▶ _Exercise details_:
A word-for-word copy of the records is needed, with every picture left out.

▶ _Material for the task_:
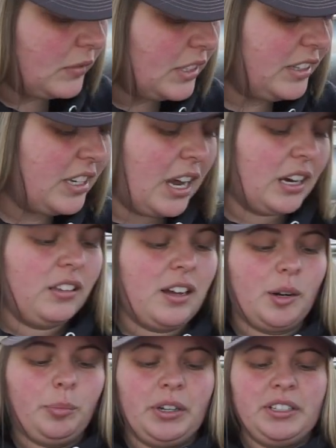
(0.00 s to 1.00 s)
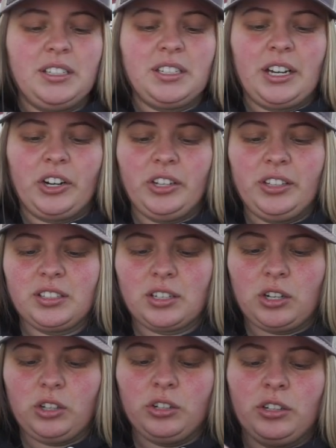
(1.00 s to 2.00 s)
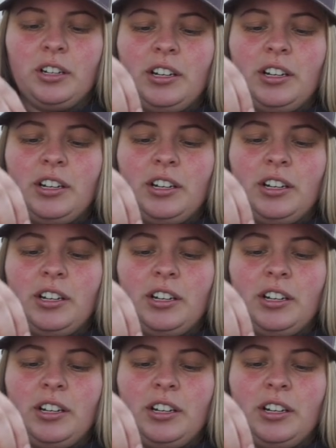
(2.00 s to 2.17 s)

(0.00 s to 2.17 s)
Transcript: Not a lot of places carry this color,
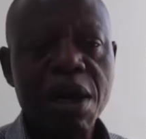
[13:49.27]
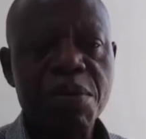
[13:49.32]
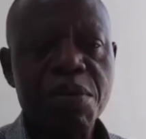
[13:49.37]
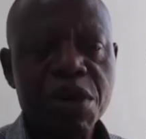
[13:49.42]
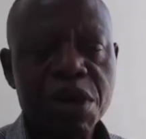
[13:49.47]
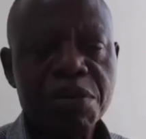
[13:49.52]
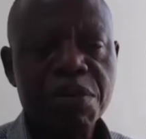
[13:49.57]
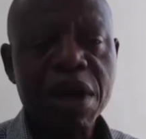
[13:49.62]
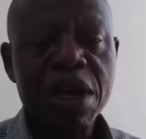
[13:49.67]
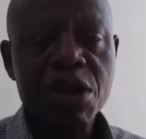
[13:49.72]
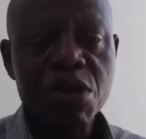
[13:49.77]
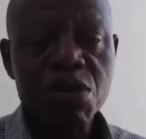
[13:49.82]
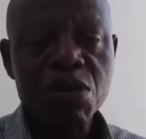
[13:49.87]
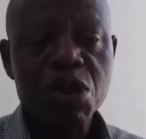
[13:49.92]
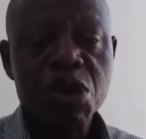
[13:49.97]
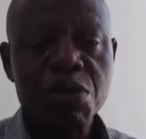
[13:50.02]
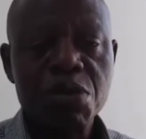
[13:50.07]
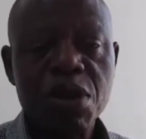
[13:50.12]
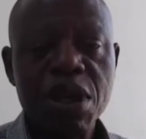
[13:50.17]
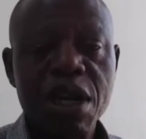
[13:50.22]
micro,
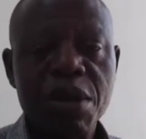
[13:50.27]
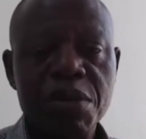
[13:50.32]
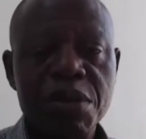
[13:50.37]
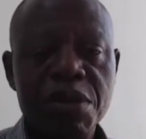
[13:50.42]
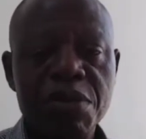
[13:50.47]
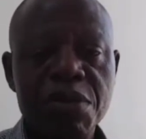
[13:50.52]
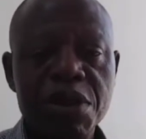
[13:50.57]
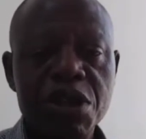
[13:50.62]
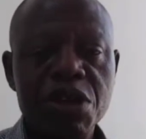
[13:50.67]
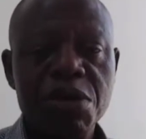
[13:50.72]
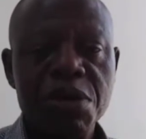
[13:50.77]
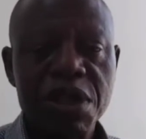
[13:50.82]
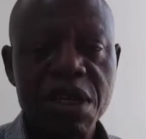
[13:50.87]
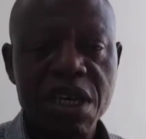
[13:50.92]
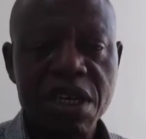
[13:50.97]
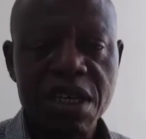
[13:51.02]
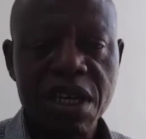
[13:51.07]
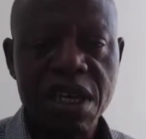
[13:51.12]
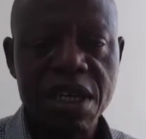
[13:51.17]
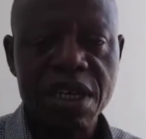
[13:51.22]
small and medium
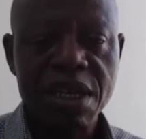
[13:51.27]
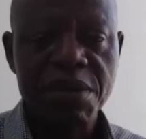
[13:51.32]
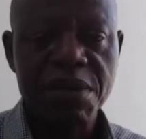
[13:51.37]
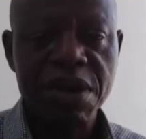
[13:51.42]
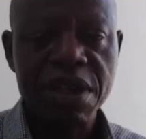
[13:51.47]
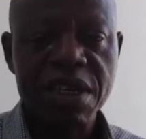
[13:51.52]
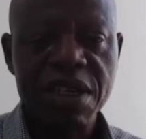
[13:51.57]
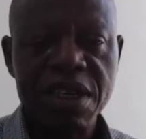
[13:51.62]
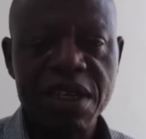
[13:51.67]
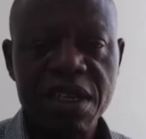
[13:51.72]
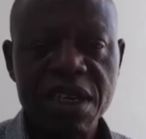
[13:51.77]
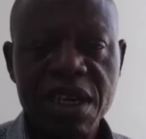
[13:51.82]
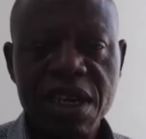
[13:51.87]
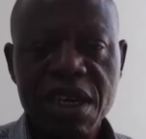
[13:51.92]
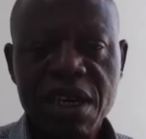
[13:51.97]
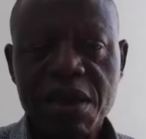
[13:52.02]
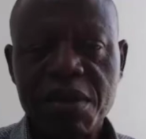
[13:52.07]
enterprises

▶ _Answer area_:
(0.00 s to 1.00 s)
(1.00 s to 2.00 s)
(2.00 s to 2.17 s)

(0.00 s to 2.17 s)
Transcript: Not a lot of places carry this color,
[13:49.27]
[13:49.32]
[13:49.37]
[13:49.42]
[13:49.47]
[13:49.52]
[13:49.57]
[13:49.62]
[13:49.67]
[13:49.72]
[13:49.77]
[13:49.82]
[13:49.87]
[13:49.92]
[13:49.97]
[13:50.02]
[13:50.07]
[13:50.12]
[13:50.17]
[13:50.22]
micro,
[13:50.27]
[13:50.32]
[13:50.37]
[13:50.42]
[13:50.47]
[13:50.52]
[13:50.57]
[13:50.62]
[13:50.67]
[13:50.72]
[13:50.77]
[13:50.82]
[13:50.87]
[13:50.92]
[13:50.97]
[13:51.02]
[13:51.07]
[13:51.12]
[13:51.17]
[13:51.22]
small and medium
[13:51.27]
[13:51.32]
[13:51.37]
[13:51.42]
[13:51.47]
[13:51.52]
[13:51.57]
[13:51.62]
[13:51.67]
[13:51.72]
[13:51.77]
[13:51.82]
[13:51.87]
[13:51.92]
[13:51.97]
[13:52.02]
[13:52.07]
enterprises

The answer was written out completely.